* PROVIDED MATERIAL:
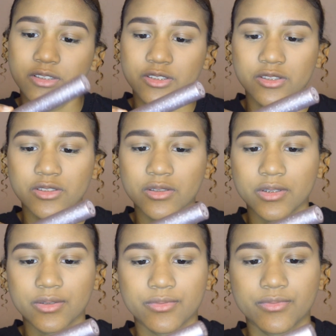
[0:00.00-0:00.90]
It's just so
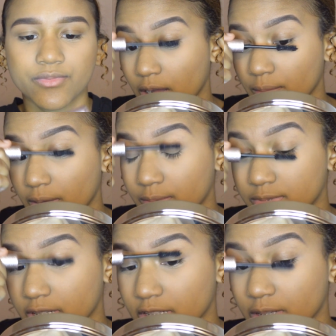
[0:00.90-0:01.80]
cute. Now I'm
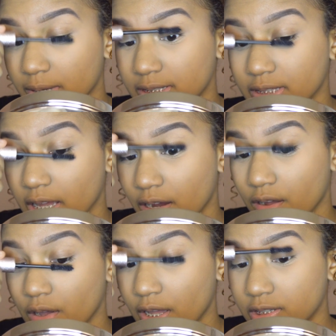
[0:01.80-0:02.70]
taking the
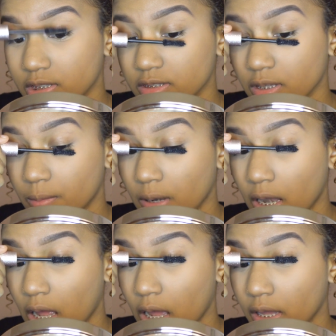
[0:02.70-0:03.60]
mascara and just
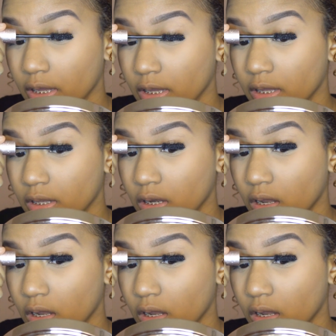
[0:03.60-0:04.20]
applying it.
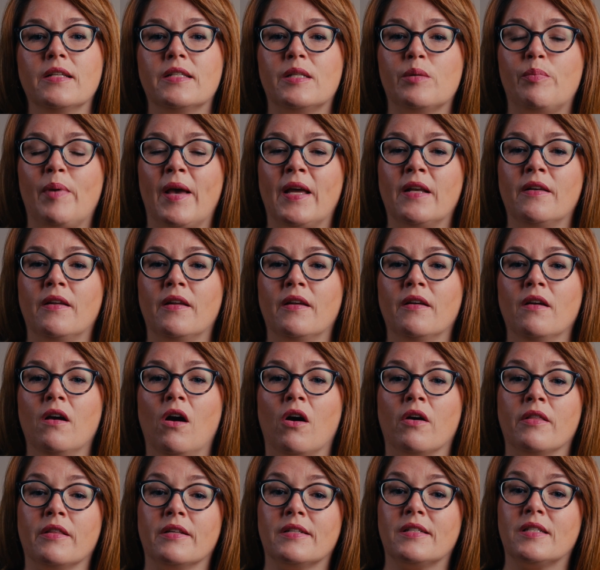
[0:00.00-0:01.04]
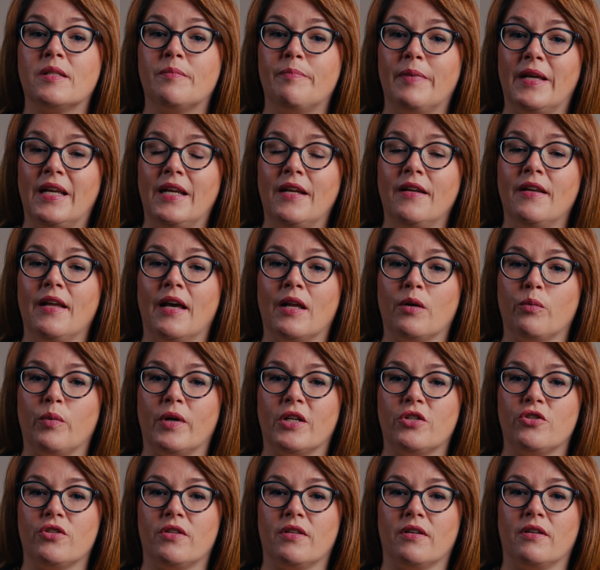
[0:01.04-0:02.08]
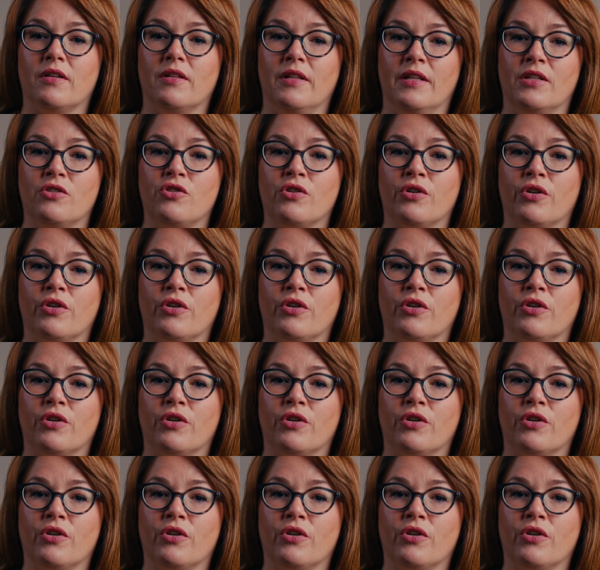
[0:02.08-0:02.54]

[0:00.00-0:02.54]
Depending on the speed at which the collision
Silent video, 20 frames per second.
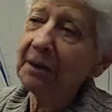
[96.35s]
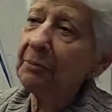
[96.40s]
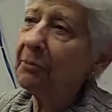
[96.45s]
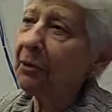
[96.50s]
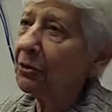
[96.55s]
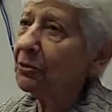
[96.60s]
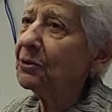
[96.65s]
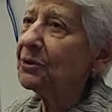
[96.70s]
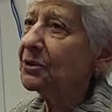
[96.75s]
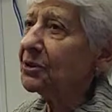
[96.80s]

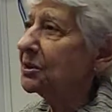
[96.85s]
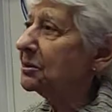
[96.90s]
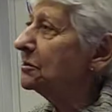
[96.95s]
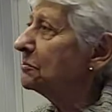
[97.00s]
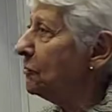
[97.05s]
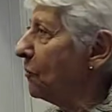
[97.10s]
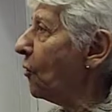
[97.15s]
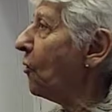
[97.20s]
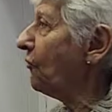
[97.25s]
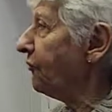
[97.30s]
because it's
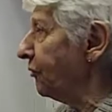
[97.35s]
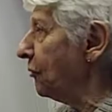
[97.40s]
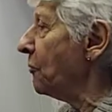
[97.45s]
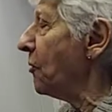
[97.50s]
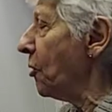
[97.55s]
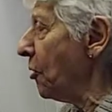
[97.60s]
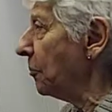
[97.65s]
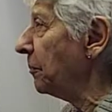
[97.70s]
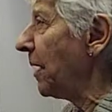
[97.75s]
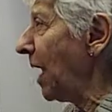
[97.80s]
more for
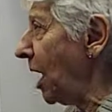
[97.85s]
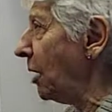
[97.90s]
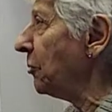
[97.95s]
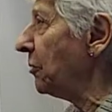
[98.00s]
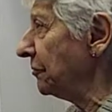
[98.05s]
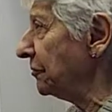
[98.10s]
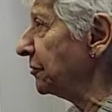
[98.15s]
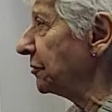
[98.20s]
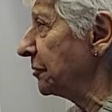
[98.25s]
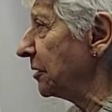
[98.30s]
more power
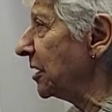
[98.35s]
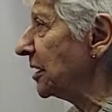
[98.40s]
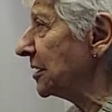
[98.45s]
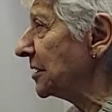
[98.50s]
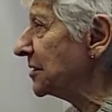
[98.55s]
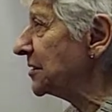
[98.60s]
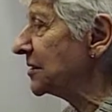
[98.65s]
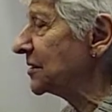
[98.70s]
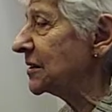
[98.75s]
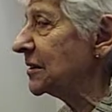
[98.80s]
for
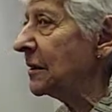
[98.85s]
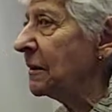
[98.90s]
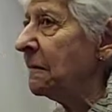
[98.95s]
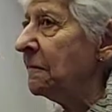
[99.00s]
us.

* WORK ORDER: With the pictures set aside, please write out all of the records above exactly.

* FINISHED EXERCISE:
[0:00.00-0:00.90]
It's just so
[0:00.90-0:01.80]
cute. Now I'm
[0:01.80-0:02.70]
taking the
[0:02.70-0:03.60]
mascara and just
[0:03.60-0:04.20]
applying it.
[0:00.00-0:01.04]
[0:01.04-0:02.08]
[0:02.08-0:02.54]

[0:00.00-0:02.54]
Depending on the speed at which the collision
Silent video, 20 frames per second.
[96.35s]
[96.40s]
[96.45s]
[96.50s]
[96.55s]
[96.60s]
[96.65s]
[96.70s]
[96.75s]
[96.80s]

[96.85s]
[96.90s]
[96.95s]
[97.00s]
[97.05s]
[97.10s]
[97.15s]
[97.20s]
[97.25s]
[97.30s]
because it's
[97.35s]
[97.40s]
[97.45s]
[97.50s]
[97.55s]
[97.60s]
[97.65s]
[97.70s]
[97.75s]
[97.80s]
more for
[97.85s]
[97.90s]
[97.95s]
[98.00s]
[98.05s]
[98.10s]
[98.15s]
[98.20s]
[98.25s]
[98.30s]
more power
[98.35s]
[98.40s]
[98.45s]
[98.50s]
[98.55s]
[98.60s]
[98.65s]
[98.70s]
[98.75s]
[98.80s]
for
[98.85s]
[98.90s]
[98.95s]
[99.00s]
us.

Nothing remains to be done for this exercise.